要点
- モルガン・スタンレーは、次世代電池技術への自信を理由に、寧徳時代(CATL)の投資判断を「等重量(イコールウェイト)」から「過重(オーバーウェイト)」に引き上げました。
- 同社はCATLのH株の目標株価を17%引き上げて815香港ドルとし、現在の株価から大幅な上昇余地があることを示唆しました。
- アナリストは、同社の次世代ナトリウムイオン電池および凝縮電池が、収益成長の加速と市場シェアの拡大を牽引すると予想しています。
要点

モルガン・スタンレーが電池大手CATLの投資判断を「オーバーウェイト」に引き上げ、目標株価を上方修正したことを受け、寧徳時代(CATL)の株価(3750.HK)は2.61%上昇し648香港ドルとなりました。背景には技術採用の急速な進展があります。
モルガン・スタンレーはリサーチノートの中で、「CATLの次世代ナトリウムイオン電池と凝縮電池は急速にスケールアップし、今後3年間で収益成長の加速と市場シェアの持続的な拡大を牽引する可能性が高い」と述べています。同銀は現在、2026〜28年の純利益の複合年間成長率(CAGR)を、従来の25%から30%に上方修正しています。
投資銀行によるこの動きは、世界最大の電池メーカーに対する確信が大幅に高まったことを反映しています。新たな目標株価である815香港ドルは、従来の約697香港ドルから17%の引き上げとなります。
今回の格上げは、同社への巨額の資金流入を受けたものです。CATLは最近、グローバル展開と研究開発資金を確保するため、新規H株の第三者割当増資を通じて約50億ドルを調達しました。この財務戦略は、リチウムイオン電池に代わるより安価な代替品の商用化を目指す大きな戦略の一環とみられます。同社は最近、エネルギー貯蔵の専門企業である海博思創(HyperStrong)と、ナトリウムイオン電池に関する画期的な60ギガワット時の契約を締結しました。これは同業界でこの種の取引としては最大規模となります。

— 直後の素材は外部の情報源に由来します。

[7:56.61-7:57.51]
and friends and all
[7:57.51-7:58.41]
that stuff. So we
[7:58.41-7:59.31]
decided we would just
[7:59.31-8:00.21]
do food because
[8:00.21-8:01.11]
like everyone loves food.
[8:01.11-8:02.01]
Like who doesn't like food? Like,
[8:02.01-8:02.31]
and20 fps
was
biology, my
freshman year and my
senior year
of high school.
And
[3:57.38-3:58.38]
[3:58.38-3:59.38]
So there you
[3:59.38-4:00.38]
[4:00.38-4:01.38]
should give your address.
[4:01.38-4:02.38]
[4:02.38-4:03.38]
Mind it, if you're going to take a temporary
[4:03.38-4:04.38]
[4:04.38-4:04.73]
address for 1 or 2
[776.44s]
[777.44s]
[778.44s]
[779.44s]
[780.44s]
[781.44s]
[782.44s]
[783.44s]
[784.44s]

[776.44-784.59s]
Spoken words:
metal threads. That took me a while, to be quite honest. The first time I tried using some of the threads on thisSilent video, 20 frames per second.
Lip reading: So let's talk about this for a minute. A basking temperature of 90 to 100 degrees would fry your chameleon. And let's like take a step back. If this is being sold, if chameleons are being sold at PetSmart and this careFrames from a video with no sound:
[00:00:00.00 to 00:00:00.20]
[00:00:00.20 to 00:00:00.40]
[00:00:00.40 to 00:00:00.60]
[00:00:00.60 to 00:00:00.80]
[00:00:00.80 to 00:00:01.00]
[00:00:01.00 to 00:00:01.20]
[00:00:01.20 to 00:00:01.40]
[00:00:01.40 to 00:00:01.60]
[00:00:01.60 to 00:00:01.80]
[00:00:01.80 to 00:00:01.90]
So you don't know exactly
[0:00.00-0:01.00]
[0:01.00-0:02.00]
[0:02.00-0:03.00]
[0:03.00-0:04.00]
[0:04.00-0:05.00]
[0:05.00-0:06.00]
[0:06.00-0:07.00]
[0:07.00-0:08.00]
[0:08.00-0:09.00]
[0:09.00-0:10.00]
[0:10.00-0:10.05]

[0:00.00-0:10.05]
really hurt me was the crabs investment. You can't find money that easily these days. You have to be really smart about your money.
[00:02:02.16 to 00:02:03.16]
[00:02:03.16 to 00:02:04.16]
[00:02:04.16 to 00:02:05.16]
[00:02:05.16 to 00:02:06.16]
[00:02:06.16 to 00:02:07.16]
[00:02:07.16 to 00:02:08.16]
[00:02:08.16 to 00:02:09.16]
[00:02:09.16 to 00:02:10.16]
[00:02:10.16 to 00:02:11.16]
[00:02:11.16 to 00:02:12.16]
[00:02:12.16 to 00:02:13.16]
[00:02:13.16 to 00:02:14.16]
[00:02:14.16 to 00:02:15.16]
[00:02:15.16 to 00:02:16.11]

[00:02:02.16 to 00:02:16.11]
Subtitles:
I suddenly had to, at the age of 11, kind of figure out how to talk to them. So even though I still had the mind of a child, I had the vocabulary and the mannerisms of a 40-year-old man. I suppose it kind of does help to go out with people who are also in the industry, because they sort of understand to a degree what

モルガン・スタンレーの論点は、これら次世代セルの迅速な展開にあります。CATLのナトリウムイオン電池「Naxtra(ナクストラ)」シリーズは、1kgあたり175ワット時のエネルギー密度を誇り、極寒の環境下でも効果的に動作します。この技術は、高性能なリン酸鉄リチウム電池「Shenxing(神行)」とともに、CATLがリチウムの供給制約を回避し、欧米の競合他社に対する優位性を固めることを可能にする可能性があります。
今回の格上げは、CATLの最近の資本投資が直接的に成長加速につながるとモルガン・スタンレーが確信していることを示唆しています。投資家にとっての主要な指標は、これら新しい電池プラットフォームのグローバル市場における量産化と採用のペースになるでしょう。次の材料は同社の次期決算報告であり、この技術的なスケールアップが収益や利益率にどのような影響を与えているかという証拠が精査されることになります。
本記事は情報提供のみを目的としており、投資勧誘を目的としたものではありません。